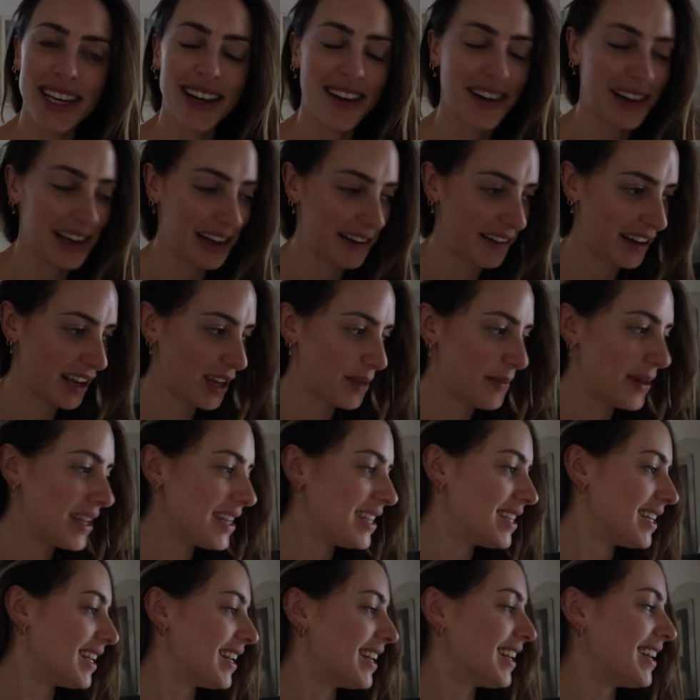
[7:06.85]
Highly
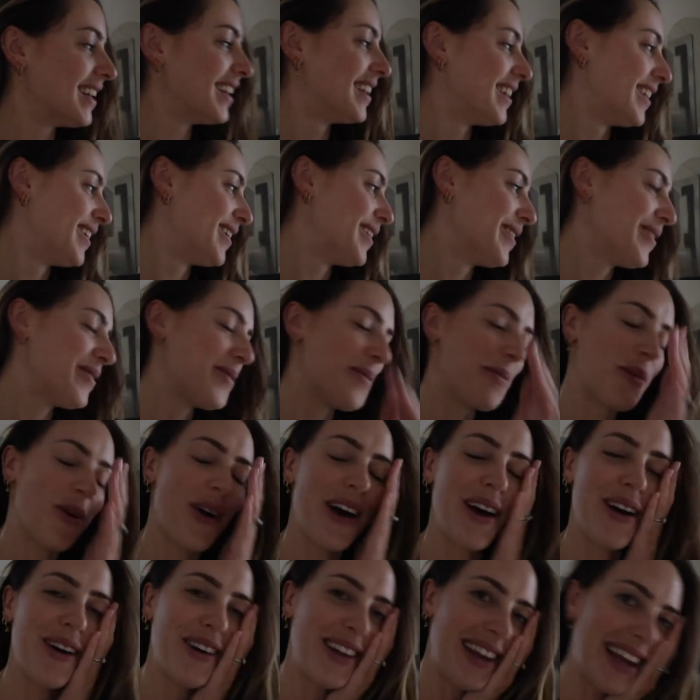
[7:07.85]
recommend it. I'm
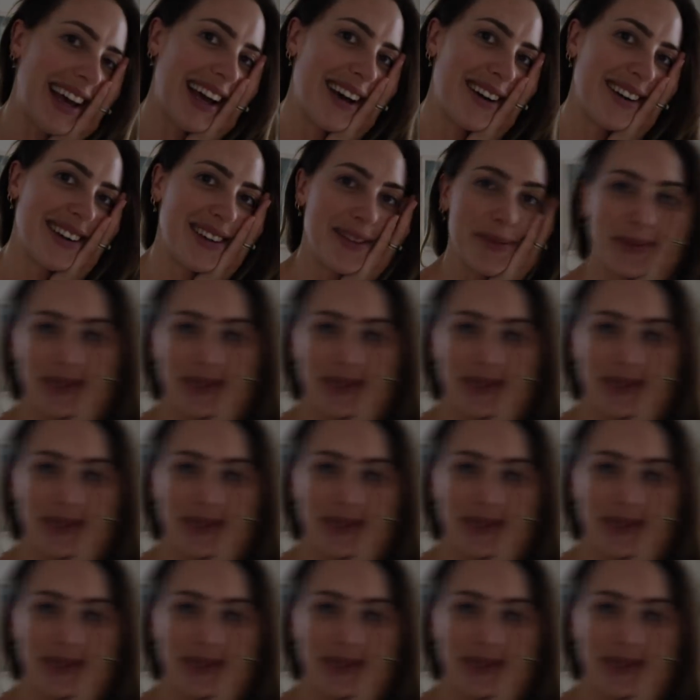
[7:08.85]
quite hot now.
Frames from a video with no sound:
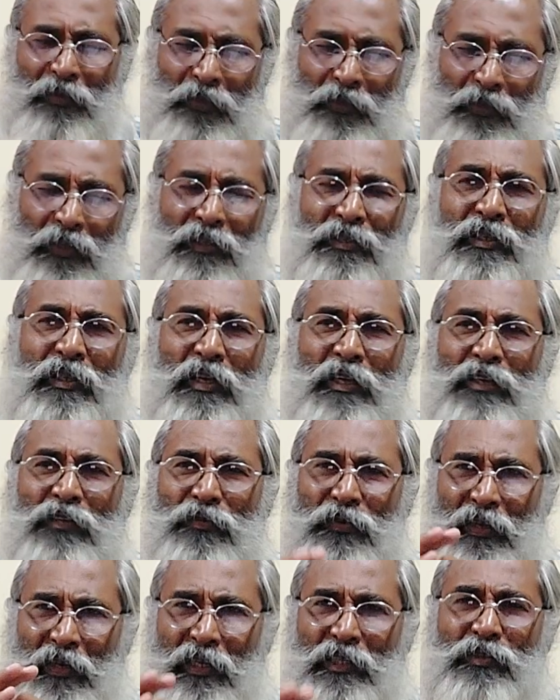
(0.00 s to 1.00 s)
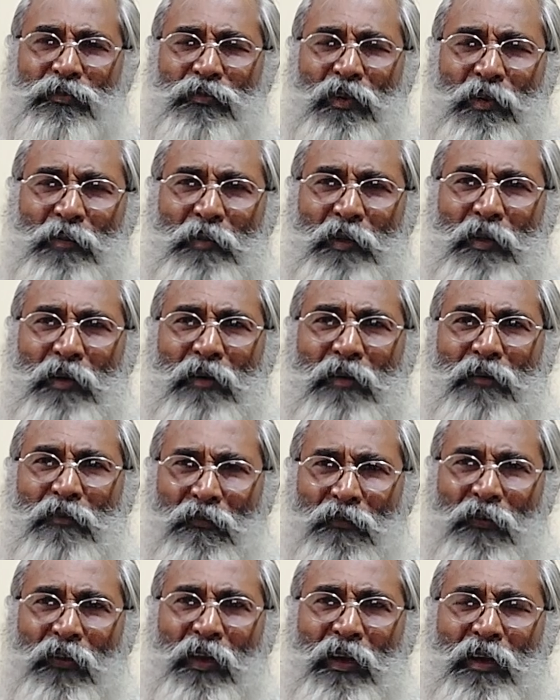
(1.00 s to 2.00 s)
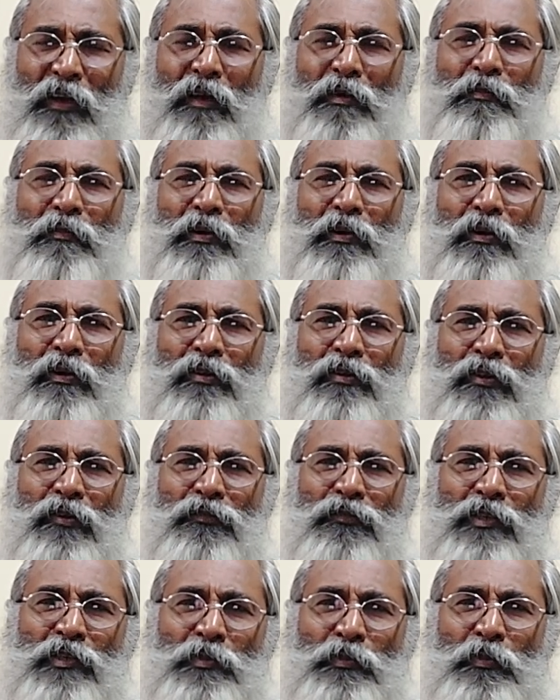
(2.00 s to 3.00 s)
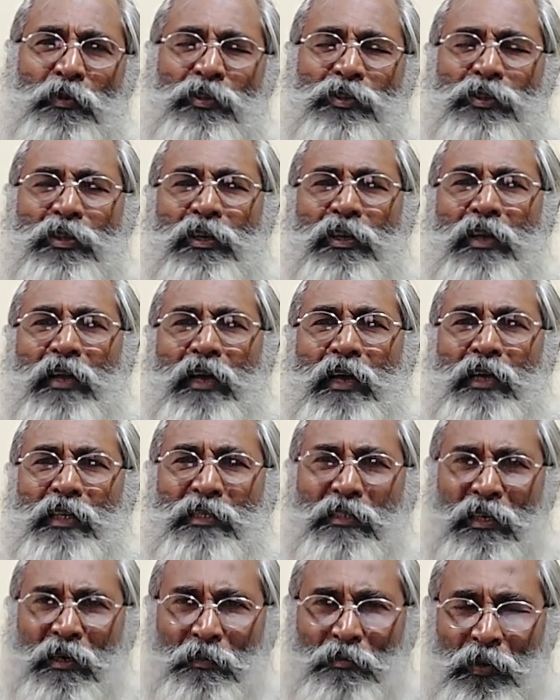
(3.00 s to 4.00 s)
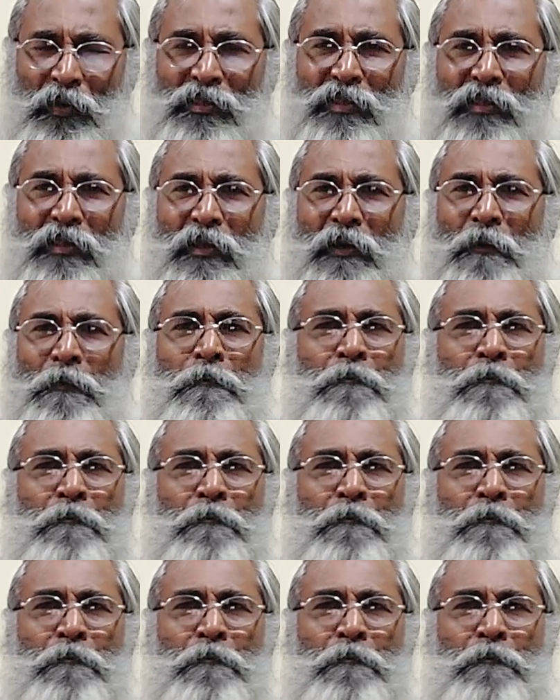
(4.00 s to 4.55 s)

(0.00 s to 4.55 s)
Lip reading: in this case, Venus will be weak because of its position as combust.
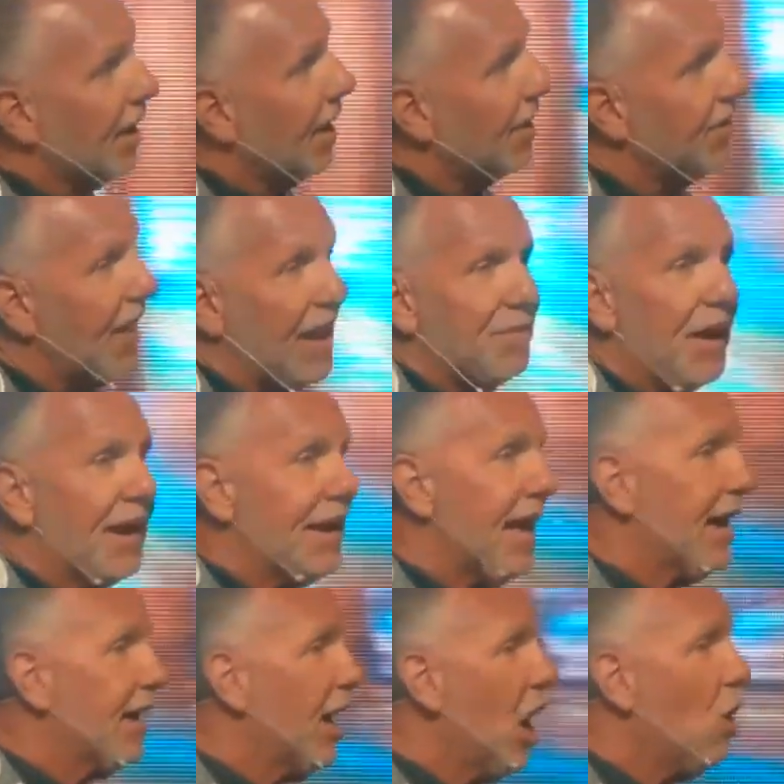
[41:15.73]
They may not have
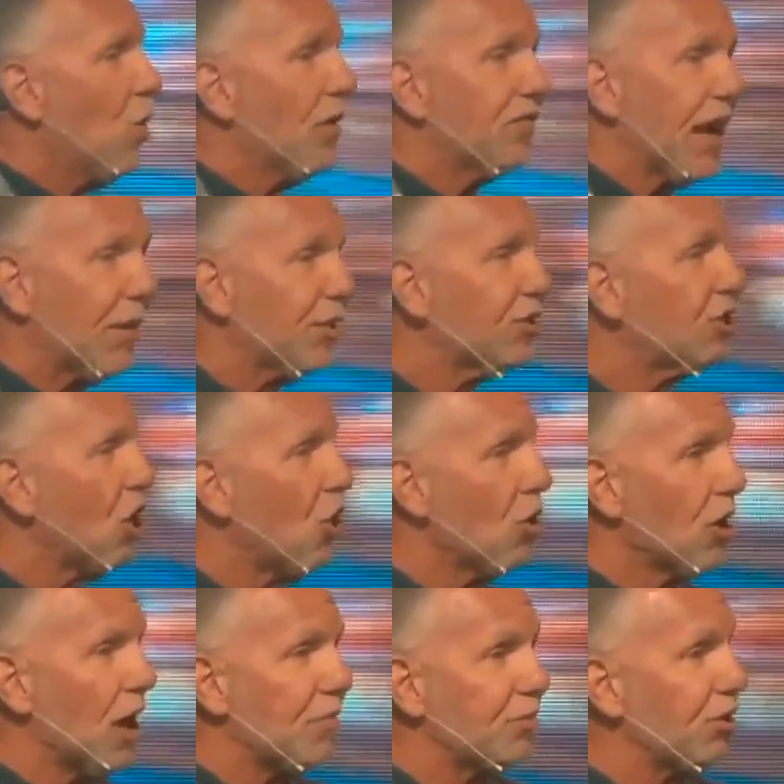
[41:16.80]
known what they were showing
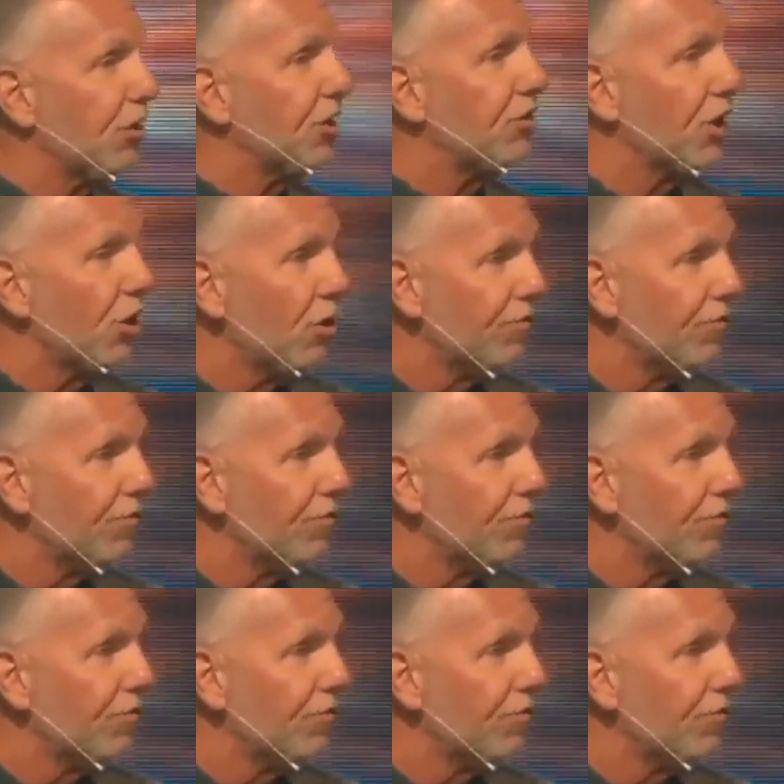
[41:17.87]
up to the tomb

» **ACTION ITEM**:
Leaving out the pictures, output the listing above exactly as given.

» **SOLUTION TO THIS TASK**:
[7:06.85]
Highly
[7:07.85]
recommend it. I'm
[7:08.85]
quite hot now.
Frames from a video with no sound:
(0.00 s to 1.00 s)
(1.00 s to 2.00 s)
(2.00 s to 3.00 s)
(3.00 s to 4.00 s)
(4.00 s to 4.55 s)

(0.00 s to 4.55 s)
Lip reading: in this case, Venus will be weak because of its position as combust.
[41:15.73]
They may not have
[41:16.80]
known what they were showing
[41:17.87]
up to the tomb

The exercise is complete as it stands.